*WHAT TO PRODUCE*. All that is wanted is a word-for-word retyping of the lines from the one containing "[56.20-57.20s]" through the end of the material below.

*EXERCISE INPUTS*.
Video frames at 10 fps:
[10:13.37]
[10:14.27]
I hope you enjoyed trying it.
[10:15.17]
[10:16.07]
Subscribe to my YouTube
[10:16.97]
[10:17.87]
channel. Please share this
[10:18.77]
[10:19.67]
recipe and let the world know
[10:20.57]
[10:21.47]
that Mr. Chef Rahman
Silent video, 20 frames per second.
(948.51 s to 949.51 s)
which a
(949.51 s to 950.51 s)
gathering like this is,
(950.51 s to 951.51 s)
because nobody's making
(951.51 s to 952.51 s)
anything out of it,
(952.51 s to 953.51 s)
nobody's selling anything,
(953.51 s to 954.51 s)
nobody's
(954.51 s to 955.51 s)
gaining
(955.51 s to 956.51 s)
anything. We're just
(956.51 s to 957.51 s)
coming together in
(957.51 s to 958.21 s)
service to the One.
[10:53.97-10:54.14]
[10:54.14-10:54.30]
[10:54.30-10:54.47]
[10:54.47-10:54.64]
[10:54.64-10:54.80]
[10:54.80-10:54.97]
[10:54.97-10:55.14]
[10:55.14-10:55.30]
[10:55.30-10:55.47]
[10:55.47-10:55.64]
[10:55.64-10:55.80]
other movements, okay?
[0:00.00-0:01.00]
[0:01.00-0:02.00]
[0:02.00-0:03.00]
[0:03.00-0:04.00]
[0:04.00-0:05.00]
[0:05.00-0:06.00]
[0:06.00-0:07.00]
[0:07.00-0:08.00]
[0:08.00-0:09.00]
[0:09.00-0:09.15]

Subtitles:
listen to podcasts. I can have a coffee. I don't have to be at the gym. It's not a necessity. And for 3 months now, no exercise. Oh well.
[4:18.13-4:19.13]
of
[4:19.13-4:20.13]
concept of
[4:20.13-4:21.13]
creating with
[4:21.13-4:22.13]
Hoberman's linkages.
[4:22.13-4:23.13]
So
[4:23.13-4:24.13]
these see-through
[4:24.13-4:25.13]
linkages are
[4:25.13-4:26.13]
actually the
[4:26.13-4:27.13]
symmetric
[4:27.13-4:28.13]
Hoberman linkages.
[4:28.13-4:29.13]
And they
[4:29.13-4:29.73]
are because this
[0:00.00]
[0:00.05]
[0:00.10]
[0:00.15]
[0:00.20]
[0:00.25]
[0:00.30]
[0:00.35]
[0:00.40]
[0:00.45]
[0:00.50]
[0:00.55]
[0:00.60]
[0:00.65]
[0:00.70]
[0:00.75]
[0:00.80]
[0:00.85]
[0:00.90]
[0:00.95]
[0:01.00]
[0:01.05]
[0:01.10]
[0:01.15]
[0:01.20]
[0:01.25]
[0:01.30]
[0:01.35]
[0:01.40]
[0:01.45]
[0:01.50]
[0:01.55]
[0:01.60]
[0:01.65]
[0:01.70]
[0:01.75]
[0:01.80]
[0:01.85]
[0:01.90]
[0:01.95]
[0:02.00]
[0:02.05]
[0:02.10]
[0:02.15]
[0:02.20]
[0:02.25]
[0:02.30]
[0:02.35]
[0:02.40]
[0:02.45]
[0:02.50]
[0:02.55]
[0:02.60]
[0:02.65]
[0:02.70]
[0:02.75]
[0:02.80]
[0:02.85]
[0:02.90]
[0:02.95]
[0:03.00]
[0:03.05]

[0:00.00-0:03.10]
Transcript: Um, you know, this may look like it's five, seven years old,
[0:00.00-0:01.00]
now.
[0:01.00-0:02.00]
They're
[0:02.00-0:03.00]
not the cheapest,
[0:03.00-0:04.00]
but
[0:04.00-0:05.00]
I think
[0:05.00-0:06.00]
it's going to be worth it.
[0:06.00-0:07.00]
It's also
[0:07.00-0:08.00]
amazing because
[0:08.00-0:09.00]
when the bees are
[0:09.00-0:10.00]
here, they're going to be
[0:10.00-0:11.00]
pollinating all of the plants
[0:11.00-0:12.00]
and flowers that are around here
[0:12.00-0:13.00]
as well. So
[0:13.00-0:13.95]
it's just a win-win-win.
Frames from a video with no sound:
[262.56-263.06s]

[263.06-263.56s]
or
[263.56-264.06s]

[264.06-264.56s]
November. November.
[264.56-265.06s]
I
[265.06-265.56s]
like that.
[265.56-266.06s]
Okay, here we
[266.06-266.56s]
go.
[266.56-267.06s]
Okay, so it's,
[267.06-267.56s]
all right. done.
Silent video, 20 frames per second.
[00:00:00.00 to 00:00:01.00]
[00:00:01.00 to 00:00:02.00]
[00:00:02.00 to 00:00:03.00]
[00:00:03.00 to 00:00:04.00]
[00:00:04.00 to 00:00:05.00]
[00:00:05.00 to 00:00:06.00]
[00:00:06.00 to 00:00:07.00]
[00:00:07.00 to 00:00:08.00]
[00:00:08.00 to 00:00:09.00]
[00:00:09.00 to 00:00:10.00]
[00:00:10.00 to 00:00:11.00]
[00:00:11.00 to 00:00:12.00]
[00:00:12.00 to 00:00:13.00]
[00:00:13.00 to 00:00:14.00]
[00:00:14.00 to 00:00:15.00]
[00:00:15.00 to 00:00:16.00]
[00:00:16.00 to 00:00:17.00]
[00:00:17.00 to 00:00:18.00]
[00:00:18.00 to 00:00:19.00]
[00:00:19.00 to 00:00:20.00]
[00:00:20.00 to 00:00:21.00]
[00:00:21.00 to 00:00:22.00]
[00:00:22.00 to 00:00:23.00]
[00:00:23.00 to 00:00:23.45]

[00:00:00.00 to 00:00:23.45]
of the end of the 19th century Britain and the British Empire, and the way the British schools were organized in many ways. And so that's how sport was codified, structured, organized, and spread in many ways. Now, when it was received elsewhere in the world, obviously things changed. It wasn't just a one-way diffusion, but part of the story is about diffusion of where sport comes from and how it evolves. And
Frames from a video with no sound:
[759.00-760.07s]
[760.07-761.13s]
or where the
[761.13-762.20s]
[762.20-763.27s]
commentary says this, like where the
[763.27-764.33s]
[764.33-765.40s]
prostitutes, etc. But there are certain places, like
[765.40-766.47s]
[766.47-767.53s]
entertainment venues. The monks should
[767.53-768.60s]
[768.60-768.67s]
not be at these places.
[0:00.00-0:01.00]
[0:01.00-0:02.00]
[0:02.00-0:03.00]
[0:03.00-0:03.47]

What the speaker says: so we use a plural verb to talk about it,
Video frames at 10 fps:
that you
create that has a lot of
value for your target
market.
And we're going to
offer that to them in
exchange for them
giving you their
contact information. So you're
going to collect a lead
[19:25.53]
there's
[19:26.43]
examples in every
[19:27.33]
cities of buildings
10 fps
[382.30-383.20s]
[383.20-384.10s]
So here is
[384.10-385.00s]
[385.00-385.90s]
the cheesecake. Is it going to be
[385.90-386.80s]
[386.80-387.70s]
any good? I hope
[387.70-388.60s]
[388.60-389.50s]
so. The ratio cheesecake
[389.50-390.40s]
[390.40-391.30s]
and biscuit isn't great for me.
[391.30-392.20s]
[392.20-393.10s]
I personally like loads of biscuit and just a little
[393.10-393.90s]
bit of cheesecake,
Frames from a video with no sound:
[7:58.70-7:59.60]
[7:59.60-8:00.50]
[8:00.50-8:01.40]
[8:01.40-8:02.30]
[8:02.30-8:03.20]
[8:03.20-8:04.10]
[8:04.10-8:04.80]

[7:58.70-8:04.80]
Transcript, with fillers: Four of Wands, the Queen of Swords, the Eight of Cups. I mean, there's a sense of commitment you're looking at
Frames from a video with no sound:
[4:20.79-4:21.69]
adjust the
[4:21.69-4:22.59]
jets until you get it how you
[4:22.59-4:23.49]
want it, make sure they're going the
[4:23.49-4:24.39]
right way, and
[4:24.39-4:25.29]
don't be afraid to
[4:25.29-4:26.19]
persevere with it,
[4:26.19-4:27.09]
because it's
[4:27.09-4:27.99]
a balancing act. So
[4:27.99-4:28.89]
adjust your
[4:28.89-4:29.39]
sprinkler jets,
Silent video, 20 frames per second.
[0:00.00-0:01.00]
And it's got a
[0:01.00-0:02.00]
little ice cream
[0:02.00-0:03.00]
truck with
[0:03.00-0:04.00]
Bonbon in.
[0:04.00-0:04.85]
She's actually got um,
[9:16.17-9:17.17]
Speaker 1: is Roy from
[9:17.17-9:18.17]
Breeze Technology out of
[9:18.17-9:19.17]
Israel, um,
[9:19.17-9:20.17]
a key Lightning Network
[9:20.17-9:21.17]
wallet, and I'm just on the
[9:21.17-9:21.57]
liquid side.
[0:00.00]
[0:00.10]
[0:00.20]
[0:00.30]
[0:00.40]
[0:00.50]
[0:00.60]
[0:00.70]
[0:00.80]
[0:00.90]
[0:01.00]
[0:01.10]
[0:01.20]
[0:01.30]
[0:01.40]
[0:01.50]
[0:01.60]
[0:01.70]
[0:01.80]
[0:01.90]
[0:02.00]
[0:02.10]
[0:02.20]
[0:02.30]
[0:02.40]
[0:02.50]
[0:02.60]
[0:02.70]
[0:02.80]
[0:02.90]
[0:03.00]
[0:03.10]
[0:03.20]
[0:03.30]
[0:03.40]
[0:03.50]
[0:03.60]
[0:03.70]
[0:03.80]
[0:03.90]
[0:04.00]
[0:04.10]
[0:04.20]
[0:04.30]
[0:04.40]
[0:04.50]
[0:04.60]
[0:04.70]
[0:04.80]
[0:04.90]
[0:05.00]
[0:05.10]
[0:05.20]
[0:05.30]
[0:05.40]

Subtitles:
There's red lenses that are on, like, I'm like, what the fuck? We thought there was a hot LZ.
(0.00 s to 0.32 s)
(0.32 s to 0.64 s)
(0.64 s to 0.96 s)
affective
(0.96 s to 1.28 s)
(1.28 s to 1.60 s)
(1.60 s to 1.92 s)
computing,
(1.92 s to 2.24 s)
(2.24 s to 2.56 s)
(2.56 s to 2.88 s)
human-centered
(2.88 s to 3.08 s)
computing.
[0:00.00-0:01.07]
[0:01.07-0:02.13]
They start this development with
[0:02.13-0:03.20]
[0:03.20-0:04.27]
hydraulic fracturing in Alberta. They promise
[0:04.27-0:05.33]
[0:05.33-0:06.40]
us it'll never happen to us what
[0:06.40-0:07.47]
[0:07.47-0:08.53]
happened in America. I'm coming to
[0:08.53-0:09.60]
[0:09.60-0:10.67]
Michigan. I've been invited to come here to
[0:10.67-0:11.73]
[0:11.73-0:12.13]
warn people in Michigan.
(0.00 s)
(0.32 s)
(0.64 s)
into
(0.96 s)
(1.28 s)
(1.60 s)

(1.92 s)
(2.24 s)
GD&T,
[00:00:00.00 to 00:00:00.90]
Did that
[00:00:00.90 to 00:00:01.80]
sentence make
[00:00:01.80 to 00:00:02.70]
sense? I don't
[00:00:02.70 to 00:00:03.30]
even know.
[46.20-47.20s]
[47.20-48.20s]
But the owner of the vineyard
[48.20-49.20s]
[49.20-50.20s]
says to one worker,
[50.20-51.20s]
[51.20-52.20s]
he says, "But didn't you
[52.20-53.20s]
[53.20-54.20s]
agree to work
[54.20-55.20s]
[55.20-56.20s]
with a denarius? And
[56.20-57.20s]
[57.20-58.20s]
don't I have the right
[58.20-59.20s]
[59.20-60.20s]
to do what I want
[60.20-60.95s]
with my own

*SOLVED EXERCISE*.
[56.20-57.20s]
[57.20-58.20s]
don't I have the right
[58.20-59.20s]
[59.20-60.20s]
to do what I want
[60.20-60.95s]
with my own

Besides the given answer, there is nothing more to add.